Her face opens like a flower. “Really?”

She throws her arms around me and hugs tight. We stand there for a while, in the middle of Sunset, rocking back and forth. “I’m sorry,” Gabby keeps saying. “I just want you to be better.” I think she means to say happy but is too distraught to realize her mistake.

We break apart. Gabby insists on driving me back to the house, but all at once there’s somewhere I want to go, and I don’t want to waste the time stuck in traffic just to get my car. I can pick it up tomorrow. I’ve done all right without it for this long, after all.

I feel scooped-out and ravaged, betrayed and shocked, but also calmer than I’ve felt in weeks. Gabby is right. Maybe I do need to find happiness, or at least something to distract me from the pain, just like how her boss is dating her so he doesn’t have to think about his sick child every moment of the day. I suppose that’s all anyone can do, though it’s not something I’d indulged in. Instead, I’ve been crouching and shrieking and panicking at every turn, my whole life one big anxiety attack. Maybe that’s no way to live.

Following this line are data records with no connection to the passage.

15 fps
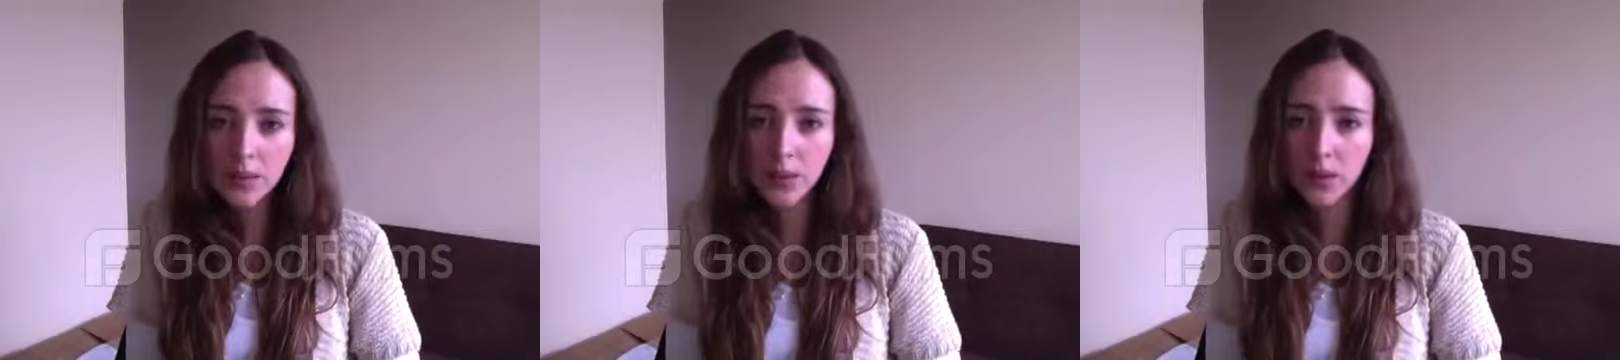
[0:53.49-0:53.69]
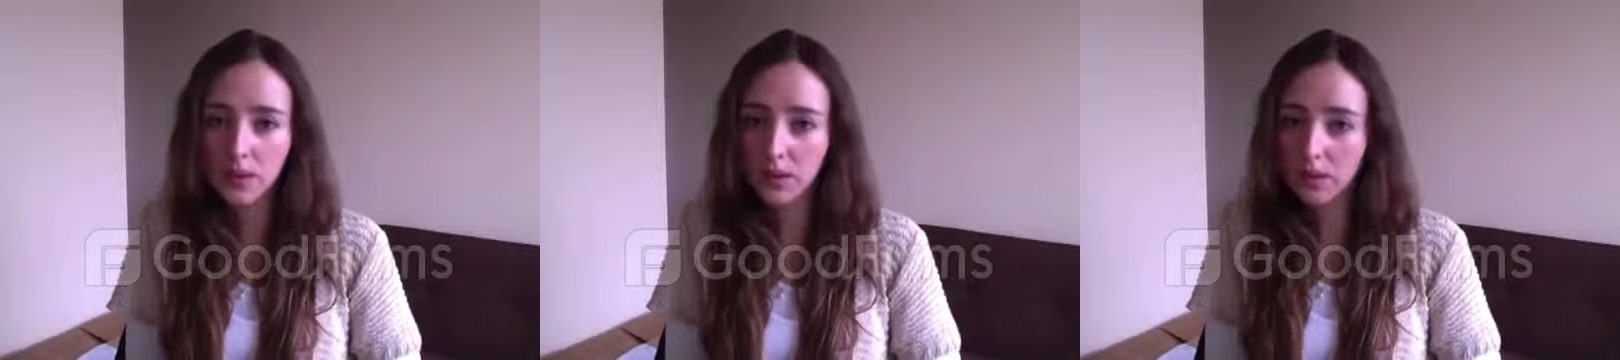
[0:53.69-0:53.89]

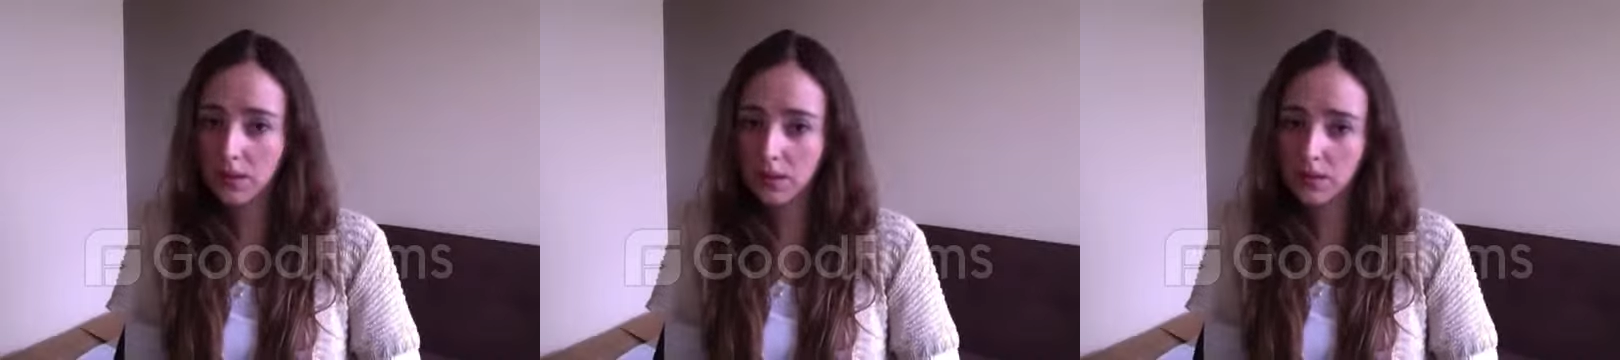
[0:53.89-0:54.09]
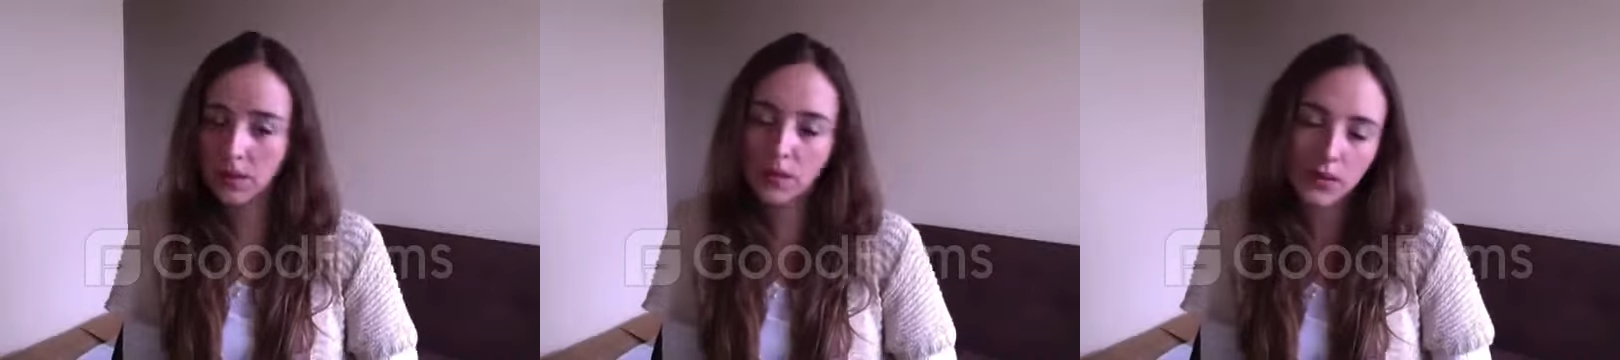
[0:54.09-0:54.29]
work
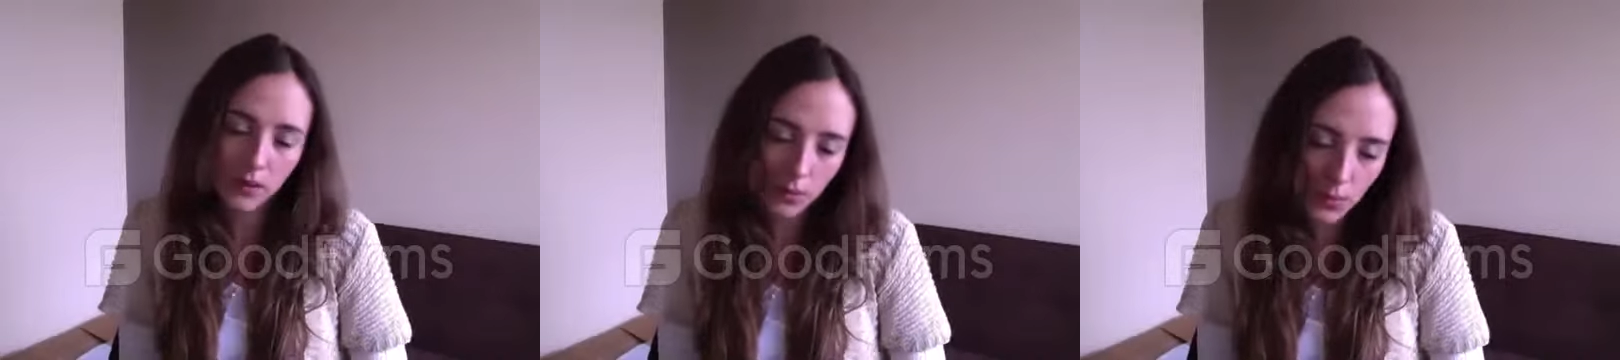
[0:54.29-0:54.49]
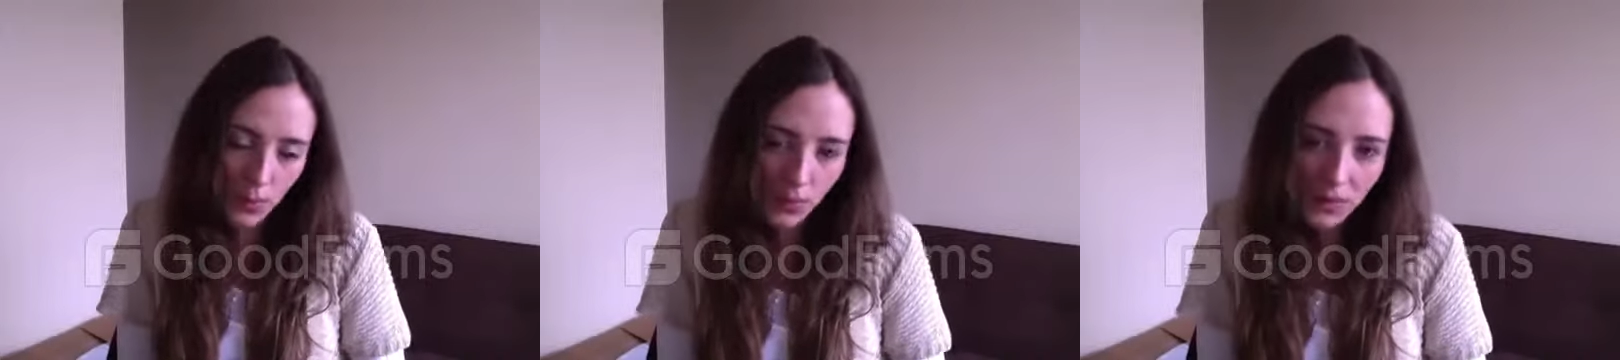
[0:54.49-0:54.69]
on
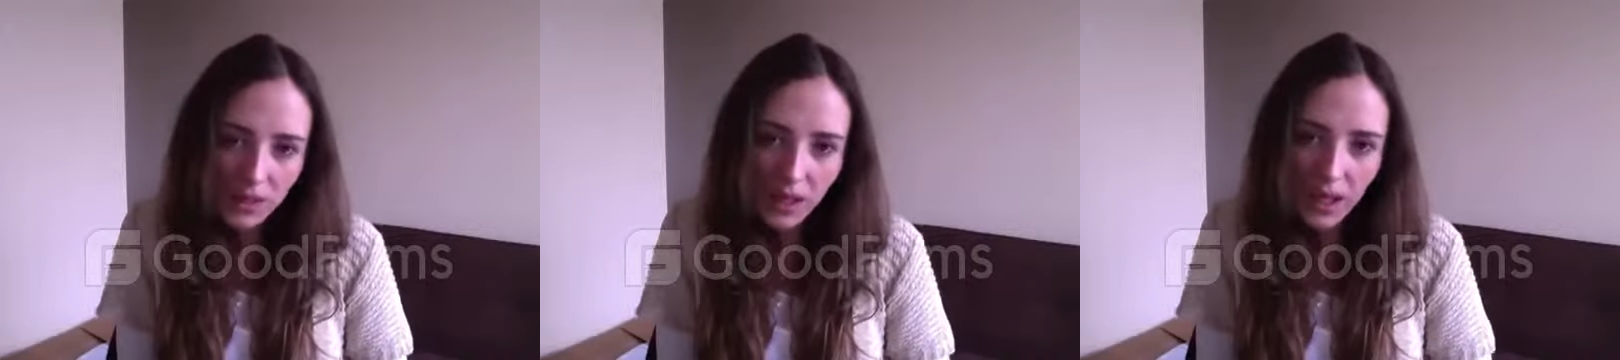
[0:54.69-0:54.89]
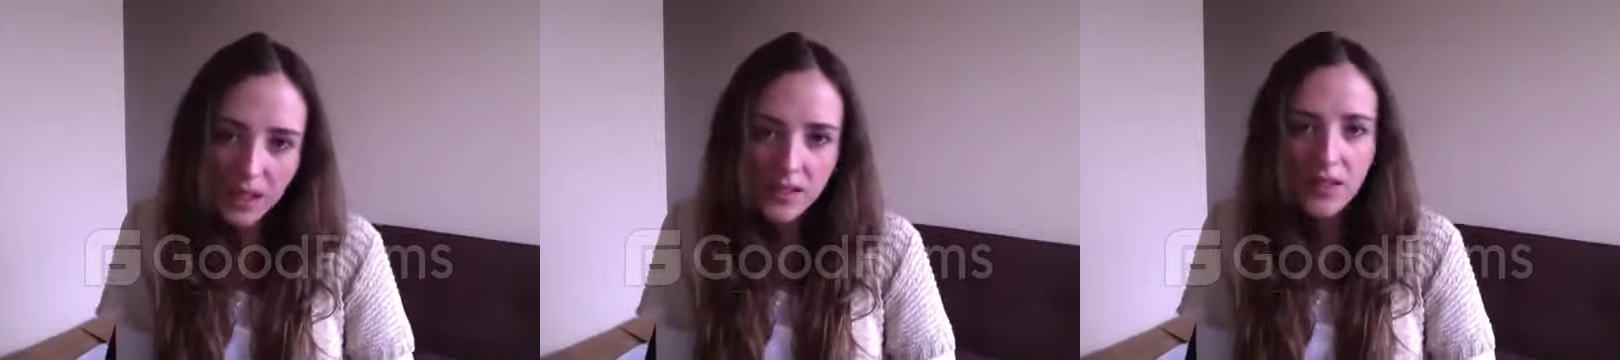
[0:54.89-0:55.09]
work
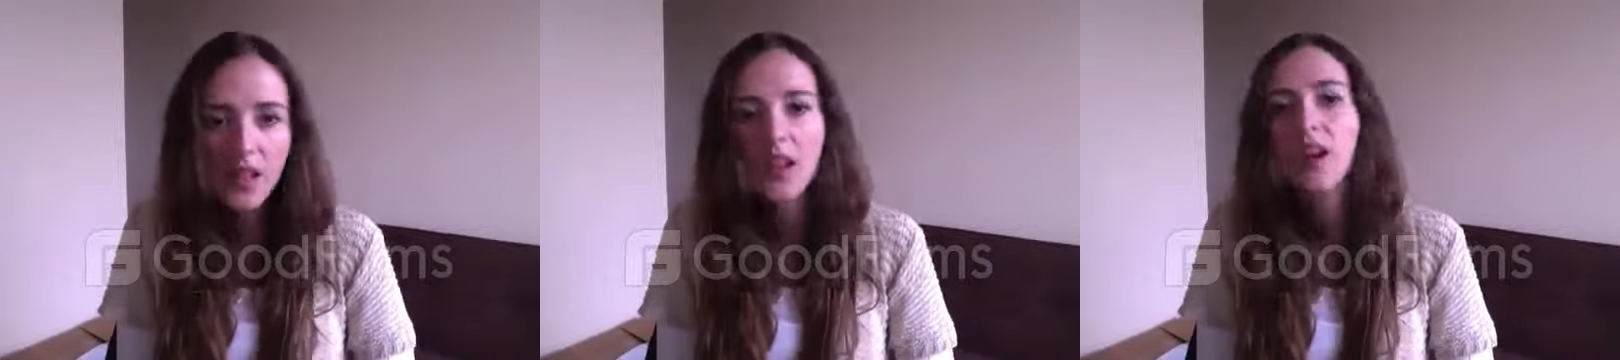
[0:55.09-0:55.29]
days,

After I get inside an Uber, I give the Westwood address of the apartment building I’ve looked up online several times since Desmond told it to me. When I get there and peer into the lighted windows, I spy Desmond pacing back and forth in the front window, talking to someone out of view. It’s like in the movies. When I ring the buzzer on the street, I see him stop through the glass and peek out the curtain. His expression is startled for a moment when he sees me, and then he mouths something into the phone and disappears from view. And then there he is, in the lobby, flinging the front door open, his smile surprised and pleased. And I fall into his arms, deciding that my happiness, my real life, hopefully full of love and joy and truth, starts right now.